-- The problem --
Return the full listing below, unchanged.
• • • • • • •
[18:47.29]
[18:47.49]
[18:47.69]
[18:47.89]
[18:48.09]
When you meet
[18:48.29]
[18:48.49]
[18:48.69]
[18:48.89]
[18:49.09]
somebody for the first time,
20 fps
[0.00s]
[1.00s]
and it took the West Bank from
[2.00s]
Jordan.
• • • • • • •
-- Result of this task --
[18:47.29]
[18:47.49]
[18:47.69]
[18:47.89]
[18:48.09]
When you meet
[18:48.29]
[18:48.49]
[18:48.69]
[18:48.89]
[18:49.09]
somebody for the first time,
20 fps
[0.00s]
[1.00s]
and it took the West Bank from
[2.00s]
Jordan.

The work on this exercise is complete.